The problem
If a record holds a picture, drop the picture and return the rest of the record word for word.
---+---
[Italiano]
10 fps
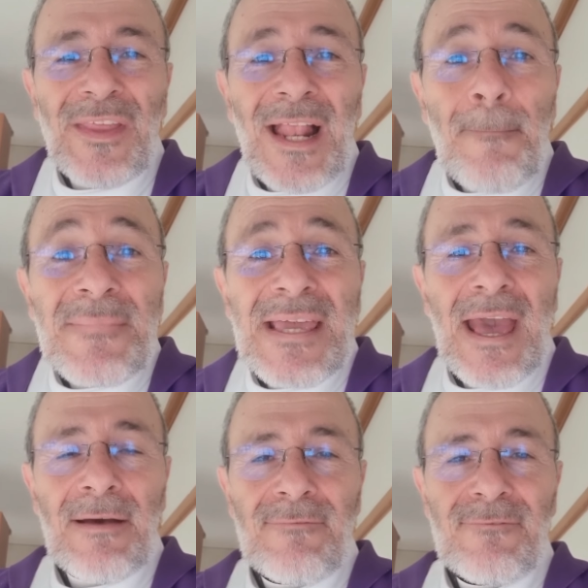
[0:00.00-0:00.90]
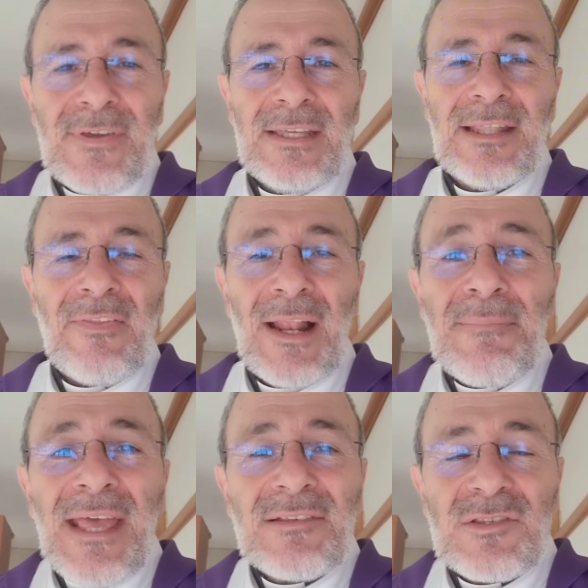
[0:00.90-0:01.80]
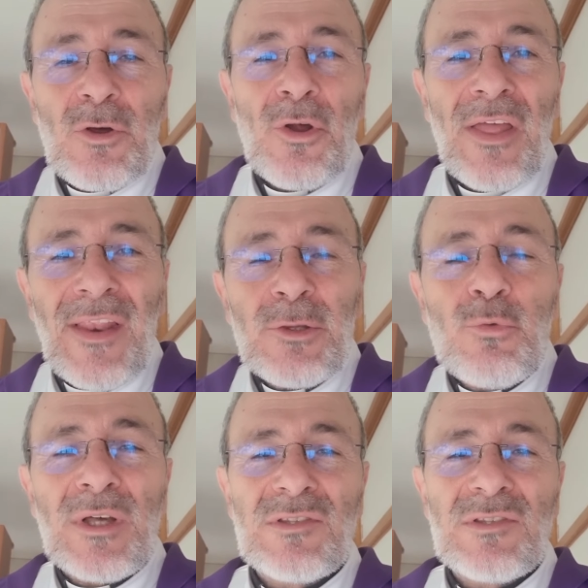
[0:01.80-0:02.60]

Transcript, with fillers: della mia vita, della mia storia, della tua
---+---
Completed exercise
[Italiano]
10 fps
[0:00.00-0:00.90]
[0:00.90-0:01.80]
[0:01.80-0:02.60]

Transcript, with fillers: della mia vita, della mia storia, della tua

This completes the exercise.